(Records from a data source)
---

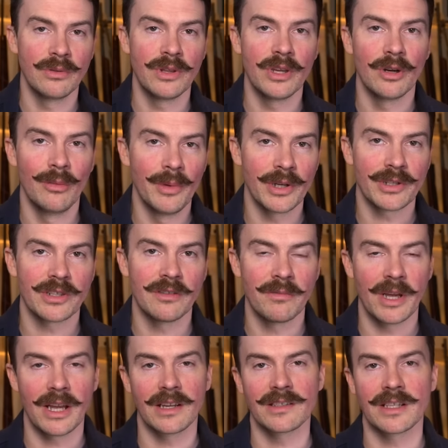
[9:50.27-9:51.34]
the omission of
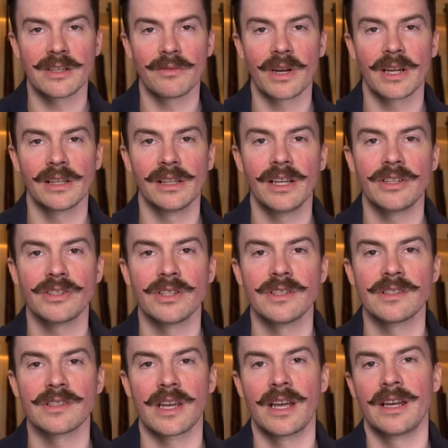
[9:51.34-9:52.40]
magazine
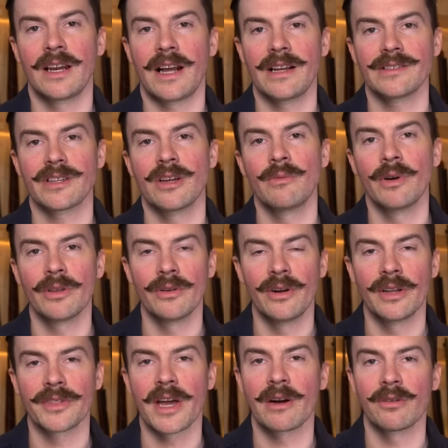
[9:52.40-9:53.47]
regulations and asking whether or
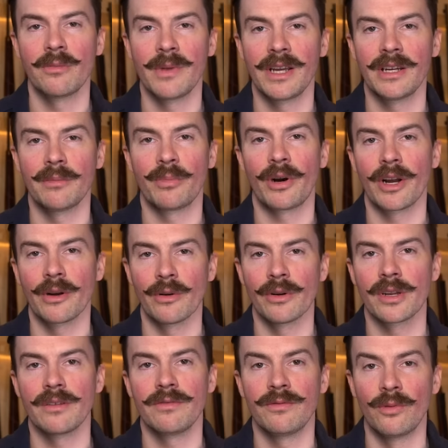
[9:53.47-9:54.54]
not that remained a
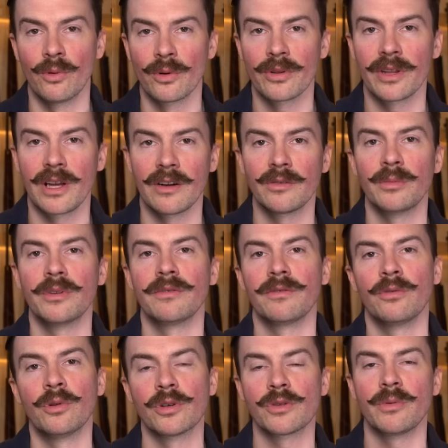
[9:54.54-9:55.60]
priority for the government
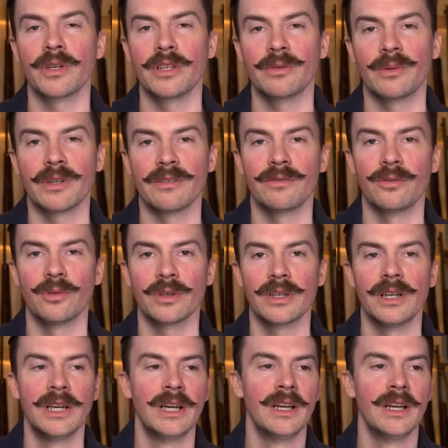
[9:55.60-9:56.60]
for 2024.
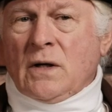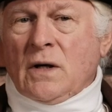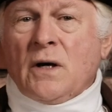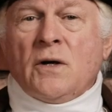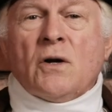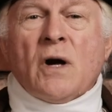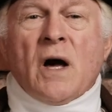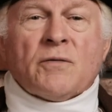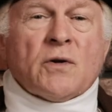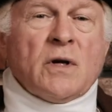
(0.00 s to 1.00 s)
A year
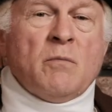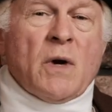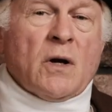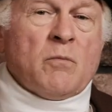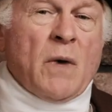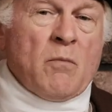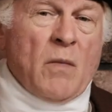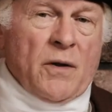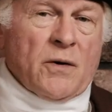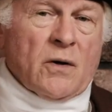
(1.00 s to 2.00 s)
after he married my
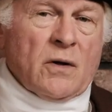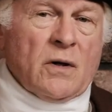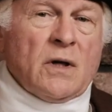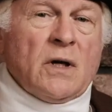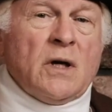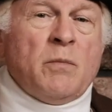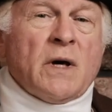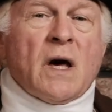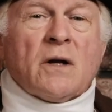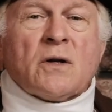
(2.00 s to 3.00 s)
mother, he
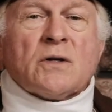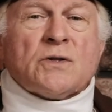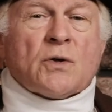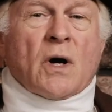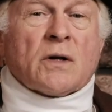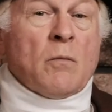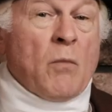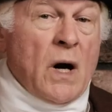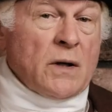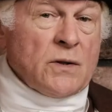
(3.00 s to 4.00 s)
began to construct a
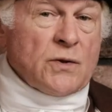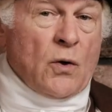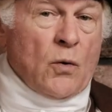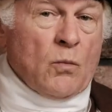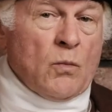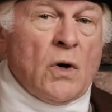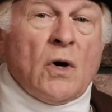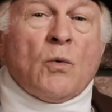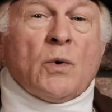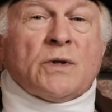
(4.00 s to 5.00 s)
modest home
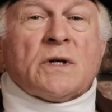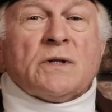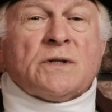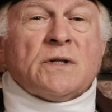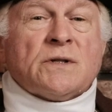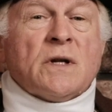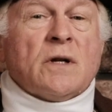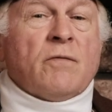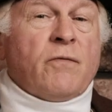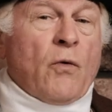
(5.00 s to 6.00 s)
which consisted
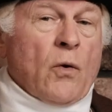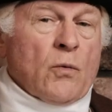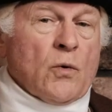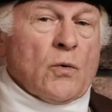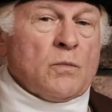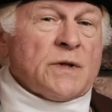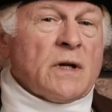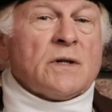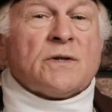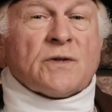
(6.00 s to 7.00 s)
of 4 rooms
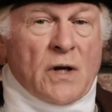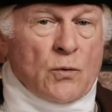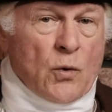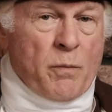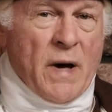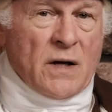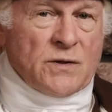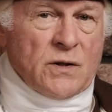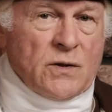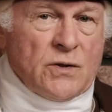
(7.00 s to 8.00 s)
and a central
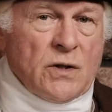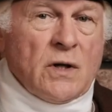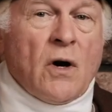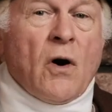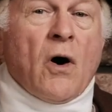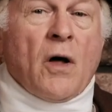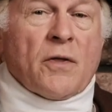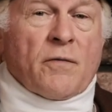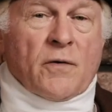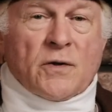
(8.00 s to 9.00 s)
passage on
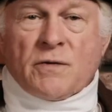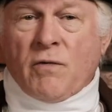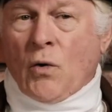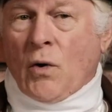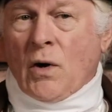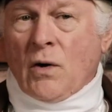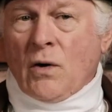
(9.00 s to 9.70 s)
the first floor.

---

## Directions for this task:
All the lines above are to be given again exactly as they read, with the pictures removed.

## Exercise solution:
[9:50.27-9:51.34]
the omission of
[9:51.34-9:52.40]
magazine
[9:52.40-9:53.47]
regulations and asking whether or
[9:53.47-9:54.54]
not that remained a
[9:54.54-9:55.60]
priority for the government
[9:55.60-9:56.60]
for 2024.
(0.00 s to 1.00 s)
A year
(1.00 s to 2.00 s)
after he married my
(2.00 s to 3.00 s)
mother, he
(3.00 s to 4.00 s)
began to construct a
(4.00 s to 5.00 s)
modest home
(5.00 s to 6.00 s)
which consisted
(6.00 s to 7.00 s)
of 4 rooms
(7.00 s to 8.00 s)
and a central
(8.00 s to 9.00 s)
passage on
(9.00 s to 9.70 s)
the first floor.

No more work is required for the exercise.